At Memorial, as in most Canadian universities, the academic disciplines coexist with professional degree programmes. But if the latter offer a more direct route to a job—it’s pretty clear what you’re going to do with a BN or a BEng, less so with a BA or a BSc—it’s a mistake to dismiss the academic disciplines as “useless” or “fluff.” Applied fields depend on the academic disciplines for the foundational education of their students.
They also need the curiosity-driven research that enables unanticipated applications in engineering, medicine, politics, and elsewhere. And both “pure” and “applied” fields—this clear distinction is itself false—need the protection of academic freedom that lets scholars take risks in their research and teaching. Above all is the risk of being wrong, or getting an answer that funders don’t like.
Our economy will change in unforeseeable ways, as anyone who trained for the last tech bubble will know. Instead of preordaining a narrow range of jobs, we need to teach people the ability to think and learn as such, educating them broadly in literacy, numeracy, and critical analysis.
But I’m flirting with entrapment. To justify higher education in terms of financial “return on investment” is to talk a language that hides, as Joan Scott puts it, how “critical advances in science, technology, social science, and the arts and humanities cannot be assessed in purely market terms; they enrich the quality of the lives … even [of] those who do not go to school.”
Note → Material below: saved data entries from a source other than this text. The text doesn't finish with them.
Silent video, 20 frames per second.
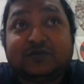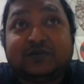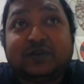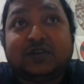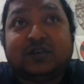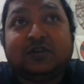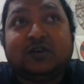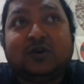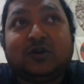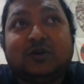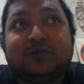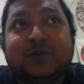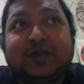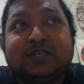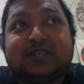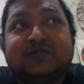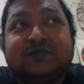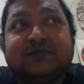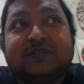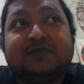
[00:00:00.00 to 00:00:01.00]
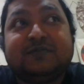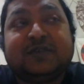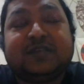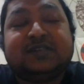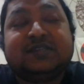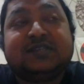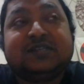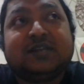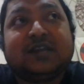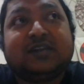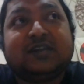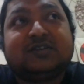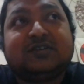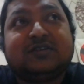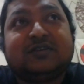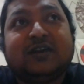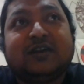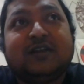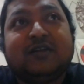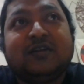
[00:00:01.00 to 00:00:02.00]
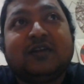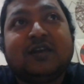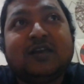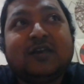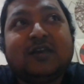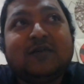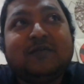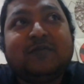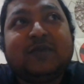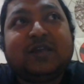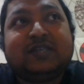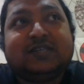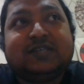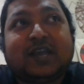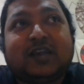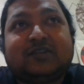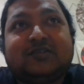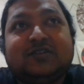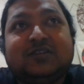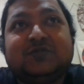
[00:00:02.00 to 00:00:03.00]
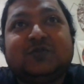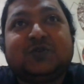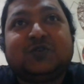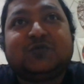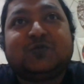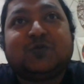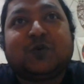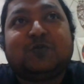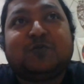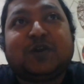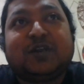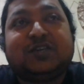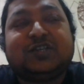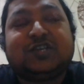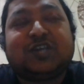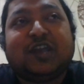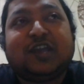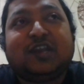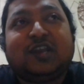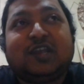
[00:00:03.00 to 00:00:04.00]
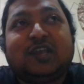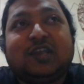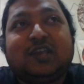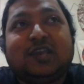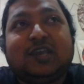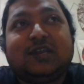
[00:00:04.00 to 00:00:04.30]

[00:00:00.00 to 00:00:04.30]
We got Best Film, Best Director, and Best Actress was won by Sayani.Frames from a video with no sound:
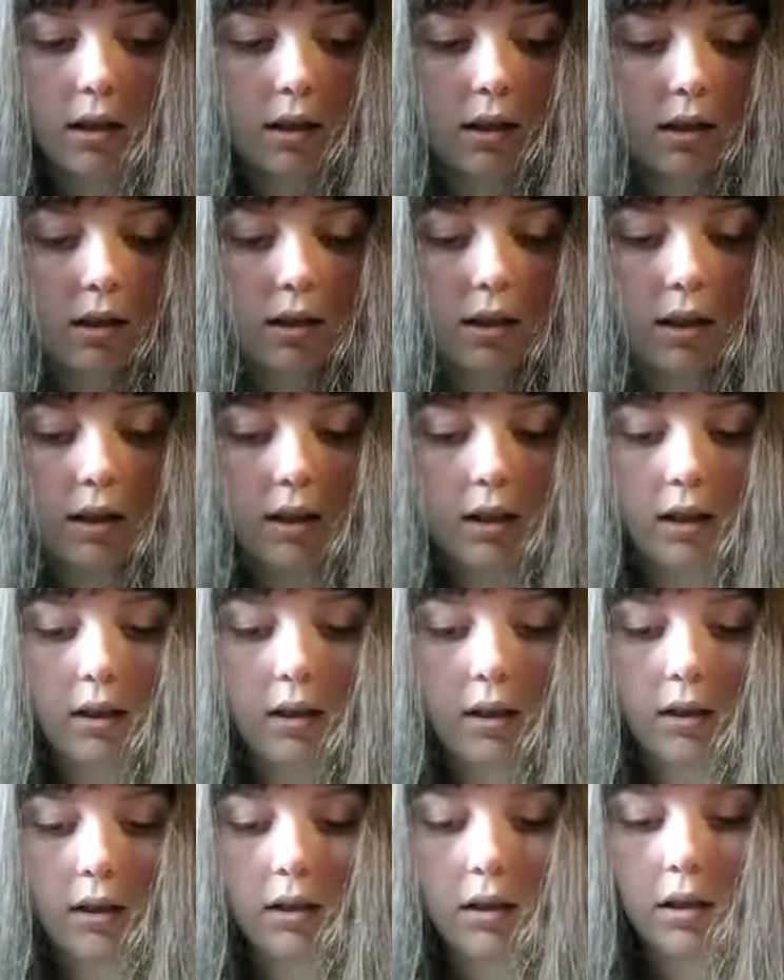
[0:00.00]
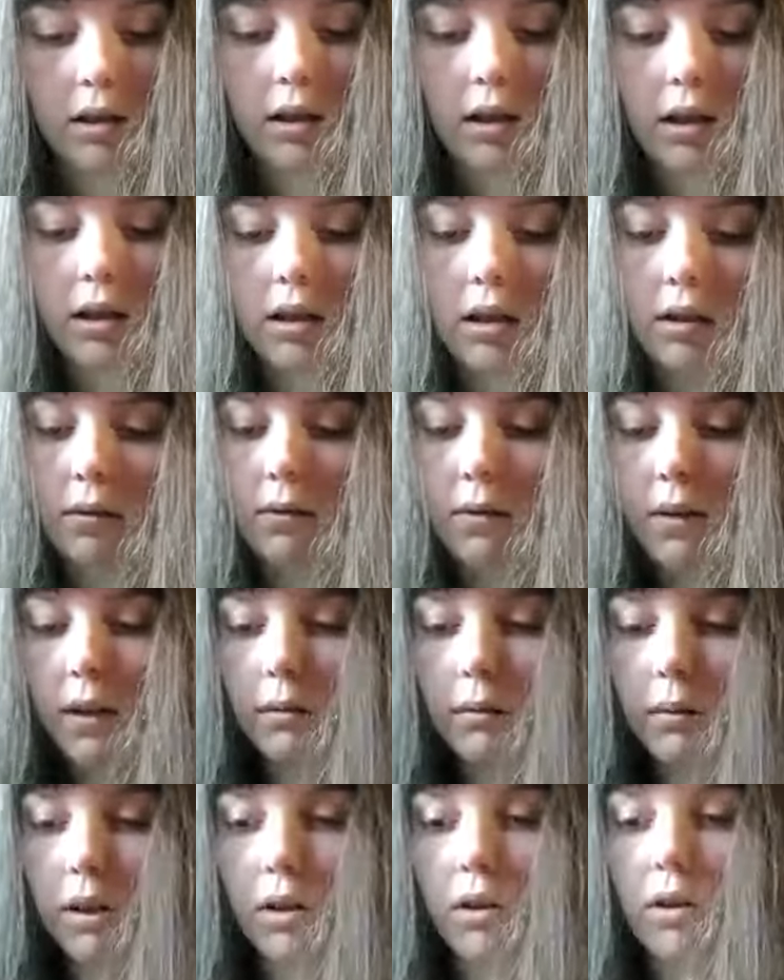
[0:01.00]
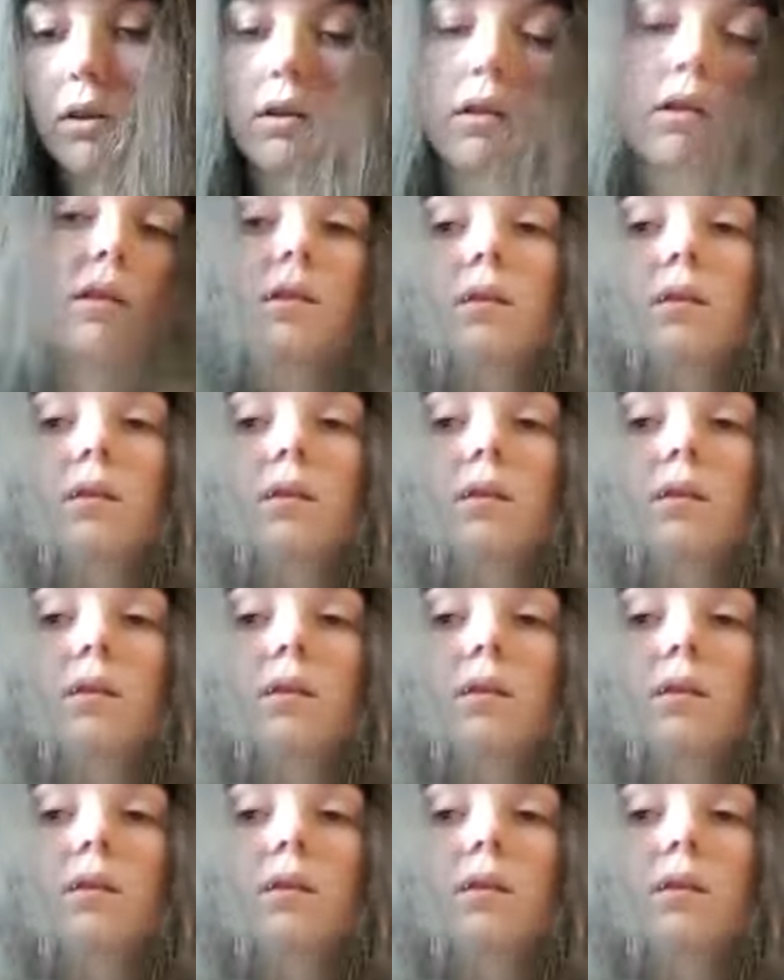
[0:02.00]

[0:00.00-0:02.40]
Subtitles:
The other thing we got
That language is also at odds with the most important condition for the refashioned future that Coles and others have called for: our full engagement as citizens, prepared to hold our so-called leaders to account for the collective good.
Re-making the Demos
When I first heard that history and geography were being expelled from our high schools, I suspected a scheme to axe a few teachers. I now fear something worse.
In Undoing the Demos: Neoliberalism’s Stealth Revolution, Wendy Brown argues that the hollowing out of public education is one front in a war on democracy. Brown’s analysis is far ranging and extends to the thoroughgoing marketization of life in universities and elsewhere, with the attendant reconfiguration of possibilities for being. (Here’s one example: smart scholars are now described as “entrepreneurial,” rewarded for cannily promoting their “brand” through social media, and “gaming” their metrics on Google Scholar. Meanwhile, in a career market that counts research “outputs” alone, only losers waste valuable research time on undergraduate teaching—to say nothing of collegiate governance.)
Making broad education accessible to the many, says Brown, is one condition for a “democratic public and all that such a public represents at its best: informed passion, respectful deliberation, aspirational sovereignty, sharp containment of powers that would overrule or undermine it.”
In a post-truth world, it is tempting to argue that we need universities to provide us with the facts that will cut through the politics of illusion. And certainly, we need more good research, empirical and interpretive, underpinned by academic freedom.
But it’s precisely because “the facts” are not a self-evident route to the truth that we need institutions where critical inquiry can be freely pursued by scholars and cultivated among students. Our democracy depends on it.
Robin Whitaker is President of MUNFA, the union representing academic staff at Memorial University, and a faculty member in MUN’s anthropology department. The views expressed here are her own.